La pandémie mondiale de coronavirus frappe de plein fouet les pays du monde entier. Pourtant, les États-Unis, la première puissance économique mondiale, est une de celles qui tient le mieux le choc. En effet, le plan de relance de l’administration Biden a été beaucoup plus rapide et massif qu’en Europe. Les dispositions d’aide ont atteint cette année 12 % du Produit Intérieur Brut, un record absolu en temps de paix. Dans la région européenne, seules la France et l’Italie ont fait à peu près pareil avec 11 %. En Espagne et en Allemagne, on est plutôt autour de 9 %. En Suisse, autour de 6 %. L’Amérique a cependant frappé beaucoup plus vite, plus fort avec une augmentation des allocations aux chômeurs et des chèques envoyés aux foyers. Ce qui fait que ce gigantesque plan d’aide de l’économie a atteint une somme supérieure à la perte de Produit Intérieur Brut due à l’épidémie de coronavirus. Ainsi, la récession a été beaucoup moins forte cette année qu’ailleurs. Finalement, la croissance américaine n’aura reculé que de 4 % en 2021, contre -12 % en Europe. Par ailleurs, elle devrait rebondir de 9 % l’année prochaine. La région européenne va, elle également, repartir à la hausse, probablement à un rythme beaucoup plus rapide de l’ordre de 7 %. Mais les pays de l’Union européenne mettront peut-être un peu plus de temps à retrouver leur niveau d’avant-crise puisqu’ils sont partis de plus bas. L’Amérique devrait ainsi retrouver cet étiage en mars 2022 tandis que l’on devra attendre début 2024 ou fin 2023 en Europe. En effet, ce sont les demandeurs d’emploi qui subissent la différence. Selon un récent rapport du Sénégal, aux États-Unis, le taux de chômage est revenu à 7 %, en octobre, il devrait encore diminuer à 4 %, l’année prochaine. Sur le front de l’emploi, l’embellie sera cependant plus lente en zone européenne. Mais la bonne nouvelle, c’est que le choc économique de la pandémie de coronavirus pourra être désormais surmonté.
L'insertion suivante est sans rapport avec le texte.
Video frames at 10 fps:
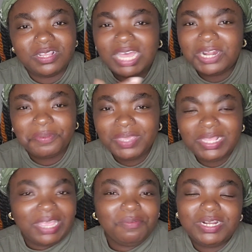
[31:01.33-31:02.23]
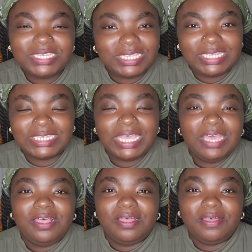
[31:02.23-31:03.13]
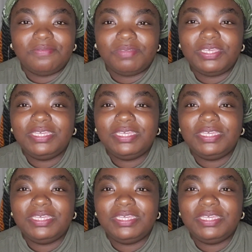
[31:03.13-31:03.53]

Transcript: the lottery like what is this um,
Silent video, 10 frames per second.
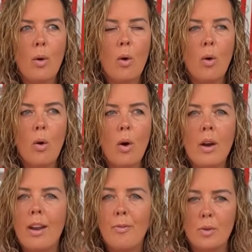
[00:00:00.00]
or
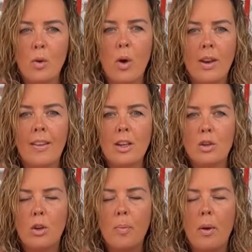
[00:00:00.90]
if we're not on
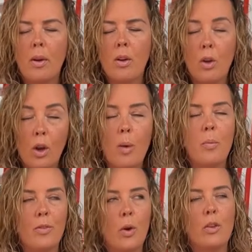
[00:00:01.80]
electric hookup
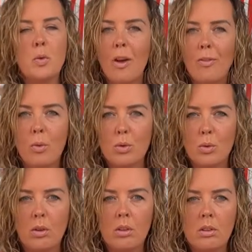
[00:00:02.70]
we've got the 12 volt solar.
Le groupe de la Banque mondiale a publié récemment une étude montrant que ce choc n’a en effet rien à avoir avec la crise financière mondiale de 2008-2009 dont les pays ont mis une dizaine d’années à se remettre. Le directeur général du groupe, David Malpass, estime qu’il faudra un peu moins de trois ans afin d’effacer les effets de l’épidémie. Et dans le cas de l’Amérique, le choc aura été surmonté au bout de quelques mois. Puisque dès que les dispositions de restriction aux frontières et de confinement sont levées, l’économie redémarre.